Ифемелу уже собралась подписать договор на съем — если экономия означала жить с мышами, пусть так, — но тут подруга Гиники сказала им, что можно снять комнату на отличных, по университетским понятиям, условиях. Комната находилась в четырехкомнатной квартире с плесневелым ковровым покрытием, над пиццерией на Пауэлтон-авеню, на углу, где наркоманы время от времени роняли трубки для крэка — жалкие огрызки перекрученного металла, блестевшего на солнце. Комната Ифемелу — самая дешевая, самая маленькая, окнами на старую кирпичную стену соседнего здания. В воздухе витала собачья шерсть. Ее соседки — Джеки, Элена и Эллисон — выглядели почти взаимозаменяемо, каштановые волосы выпрямлены, клюшки для лакросса свалены в углу. По дому болталась собака Элены, здоровенная, черная, похожая на косматого ослика; иногда внизу лестницы возникала кучка собачьего дерьма, и Элена кричала, словно отыгрывая спектакль для соседок, роль, текст которой был всем известен:
— Ну ты и вляпался по-крупному, дружочек!

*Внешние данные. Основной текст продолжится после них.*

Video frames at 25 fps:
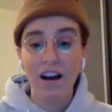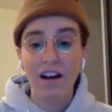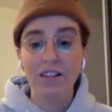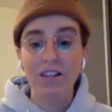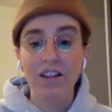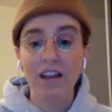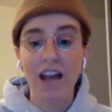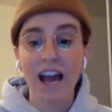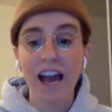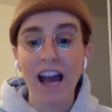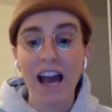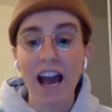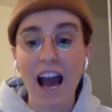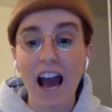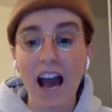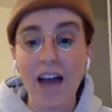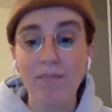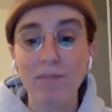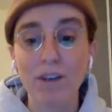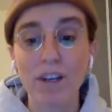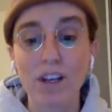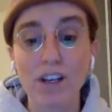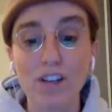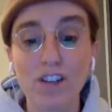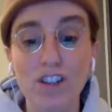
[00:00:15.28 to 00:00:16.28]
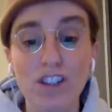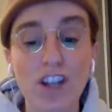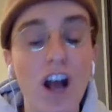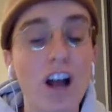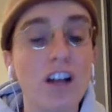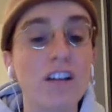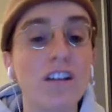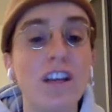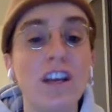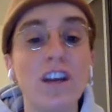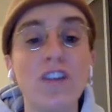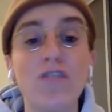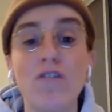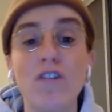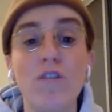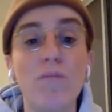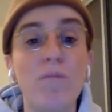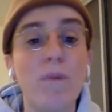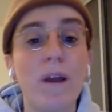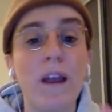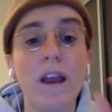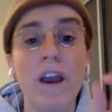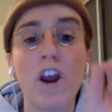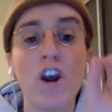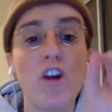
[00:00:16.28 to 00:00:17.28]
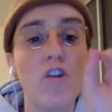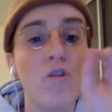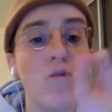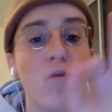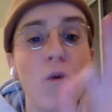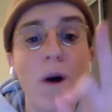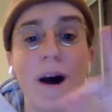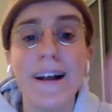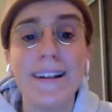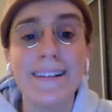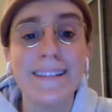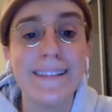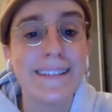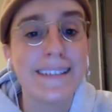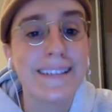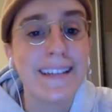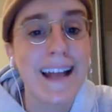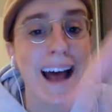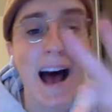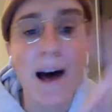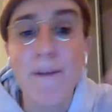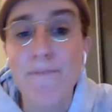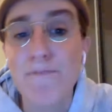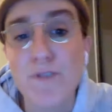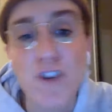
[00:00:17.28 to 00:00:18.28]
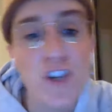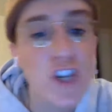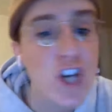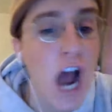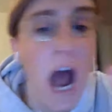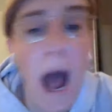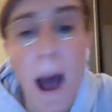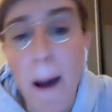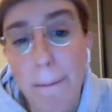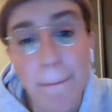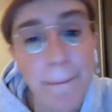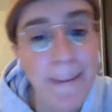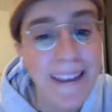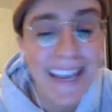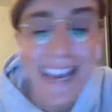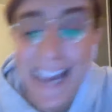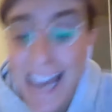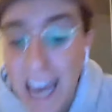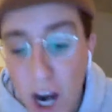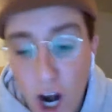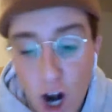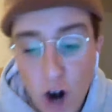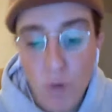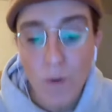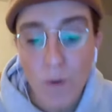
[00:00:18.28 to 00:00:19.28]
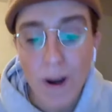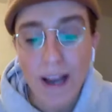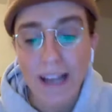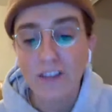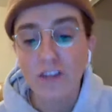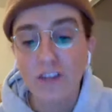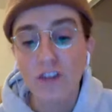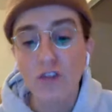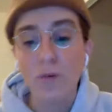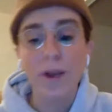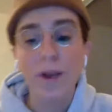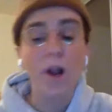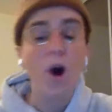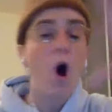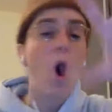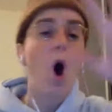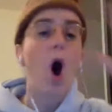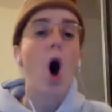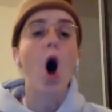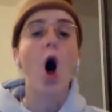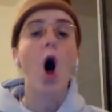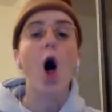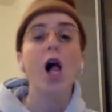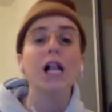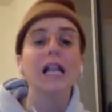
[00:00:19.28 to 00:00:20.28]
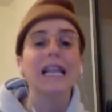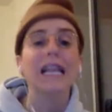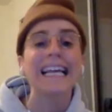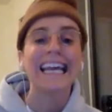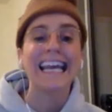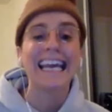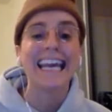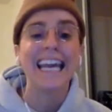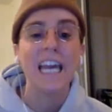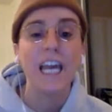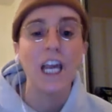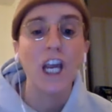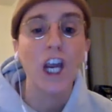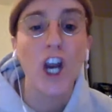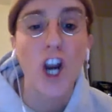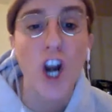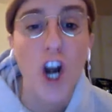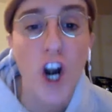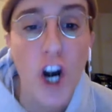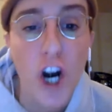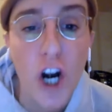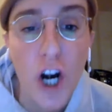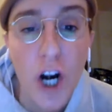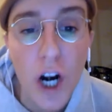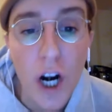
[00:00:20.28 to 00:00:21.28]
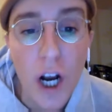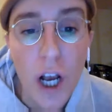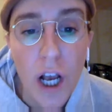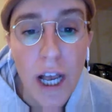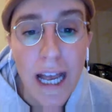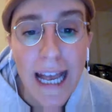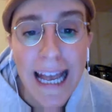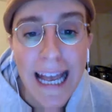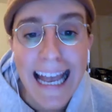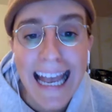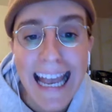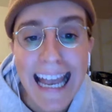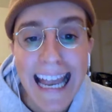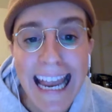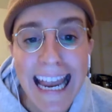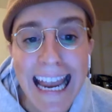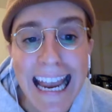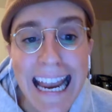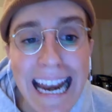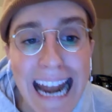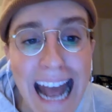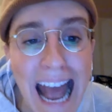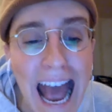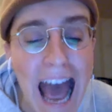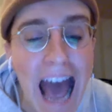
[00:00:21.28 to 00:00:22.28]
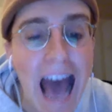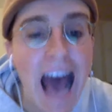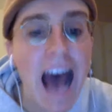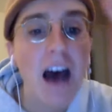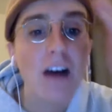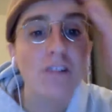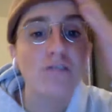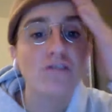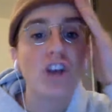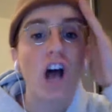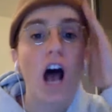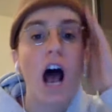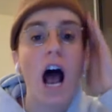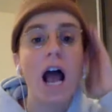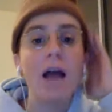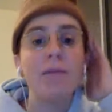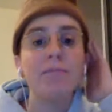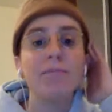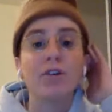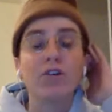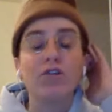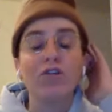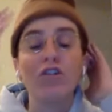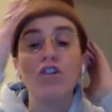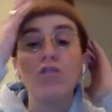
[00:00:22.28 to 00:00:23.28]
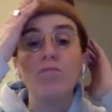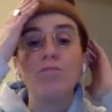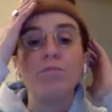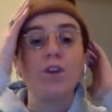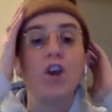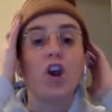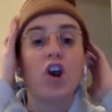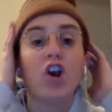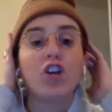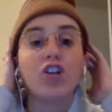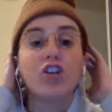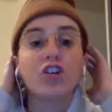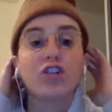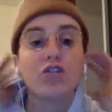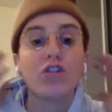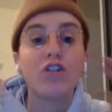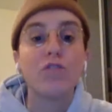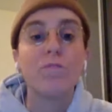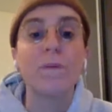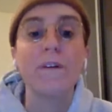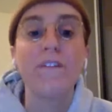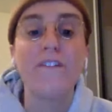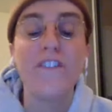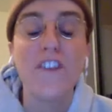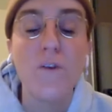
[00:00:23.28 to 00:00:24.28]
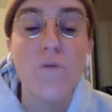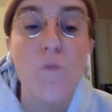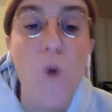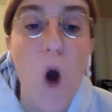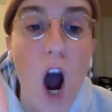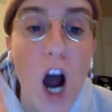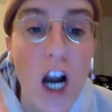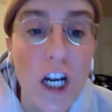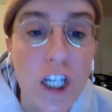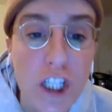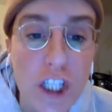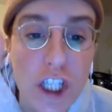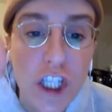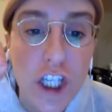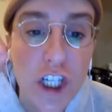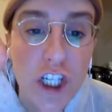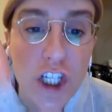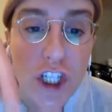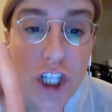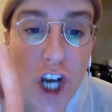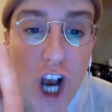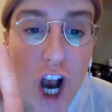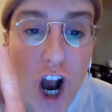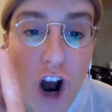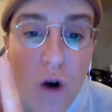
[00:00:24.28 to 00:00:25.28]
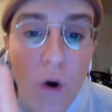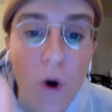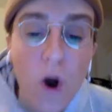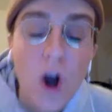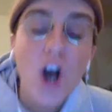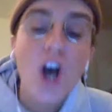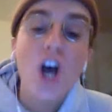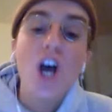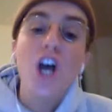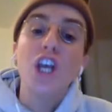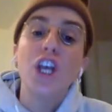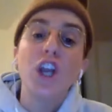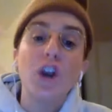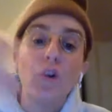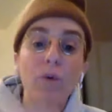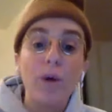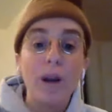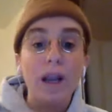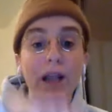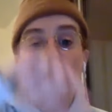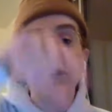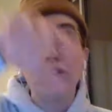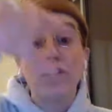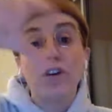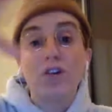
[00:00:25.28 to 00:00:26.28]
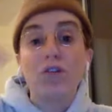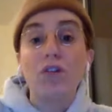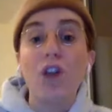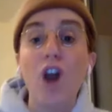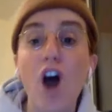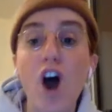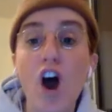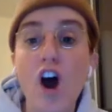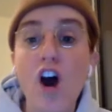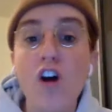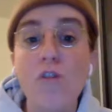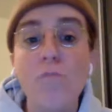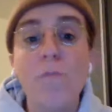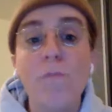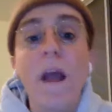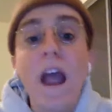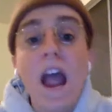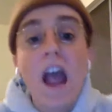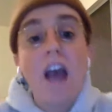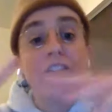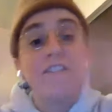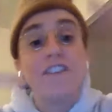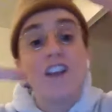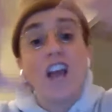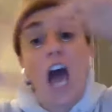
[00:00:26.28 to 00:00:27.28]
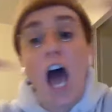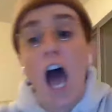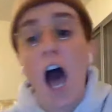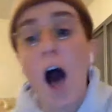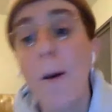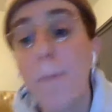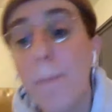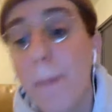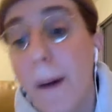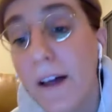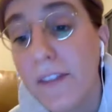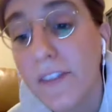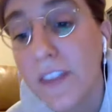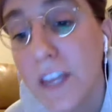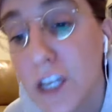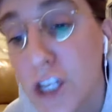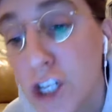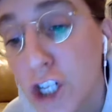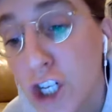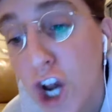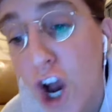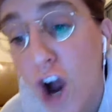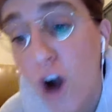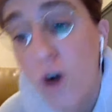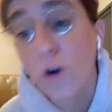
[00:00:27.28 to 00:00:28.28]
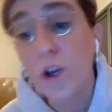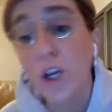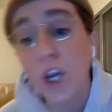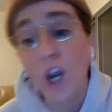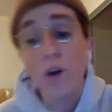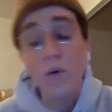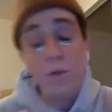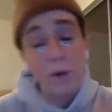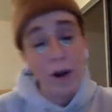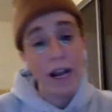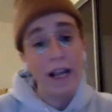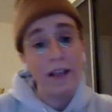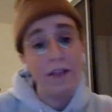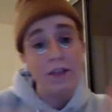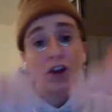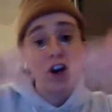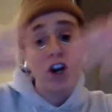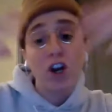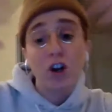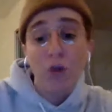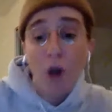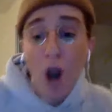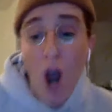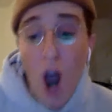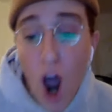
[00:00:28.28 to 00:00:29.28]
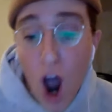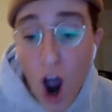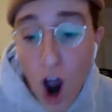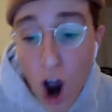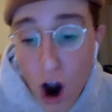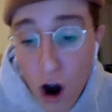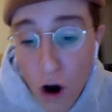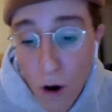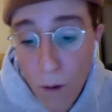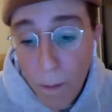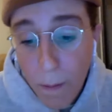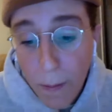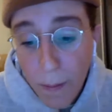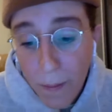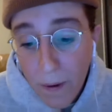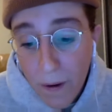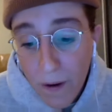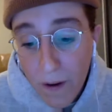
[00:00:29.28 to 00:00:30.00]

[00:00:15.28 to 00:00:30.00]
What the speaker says: Okay, I'm the consulting group. We are a one-stop shop here. We do it all here. In-house. I'm the group. You're the group. If you watch this show, you're in the group. If you help on this show, you're in the group.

Ифемелу предпочла бы, чтоб собака жила на улице, где ей и место. Когда Элена спросила, почему Ифемелу за целую неделю после въезда ни разу не погладила ее собаку или не почесала ей за ухом, Ифемелу ответила:
— Не люблю собак.
— Это типа культурная особенность?
— В смысле?
— В смысле, я типа знаю, что в Китае едят кошатину и собачатину.
— У меня есть друг, дома, вот он любит собак. А я — нет, вот и все.
— О, — сказала Элена и глянула на нее, нахмурившись, как Джеки и Эллисон посмотрели на нее до этого, когда она сказала, что ни разу не посещала кегельбан, будто размышляли, как вообще можно стать нормальным человеком, не побывав в кегельбане. Ифемелу стояла на околице собственной жизни, делила холодильник и уборную, поверхностную близость с людьми, которых нисколько не знала. С людьми, жившими среди восклицательных знаков. «Великолепно! — часто говорили они. — Это великолепно!» С людьми, которые не терли кожу под душем: в ванной комнате громоздились шампуни, кондиционеры и гели, но не нашлось ни единой мочалки, и вот это — отсуттвие мочалок — делало их для Ифемелу недосягаемо инопланетными. (Одно из самых ранних личных воспоминаний — ванная, ведро воды посередине, мама говорит: «Нгва, три между ног очень-очень хорошенько…», и Ифемелу чуточку перестаралась с луфой — чтобы показать маме, как здорово она может себя отмыть, и после этого несколько дней ковыляла, широко расставляя ноги.) Было в жизнях ее соседок нечто, происходившее по умолчанию, убежденная определенность, завораживавшая Ифемелу, так часто они говорили: «Пошли возьмем» — о чем угодно, что им нужно, будь то еще пива, пиццы, жареных куриных крылышек, алкоголя, словно это «возьмем» не требовало денег. Дома она привыкла, что люди сначала спрашивают: «Деньги есть?» — а потом строят подобные планы. Они бросали коробки из-под пиццы на кухонном столе, саму кухню оставляли в беспорядке на целые дни, а по выходным в гостиной собирались их друзья, холодильник набивали упаковками пива, на стульчаке возникали потеки засохшей мочи.
— Мы идем на вечеринку. Пошли с нами, будет веселуха! — сказала Джеки, и Ифемелу влезла в облегающие джинсы и блузку с американской проймой, одолженную у Гиники.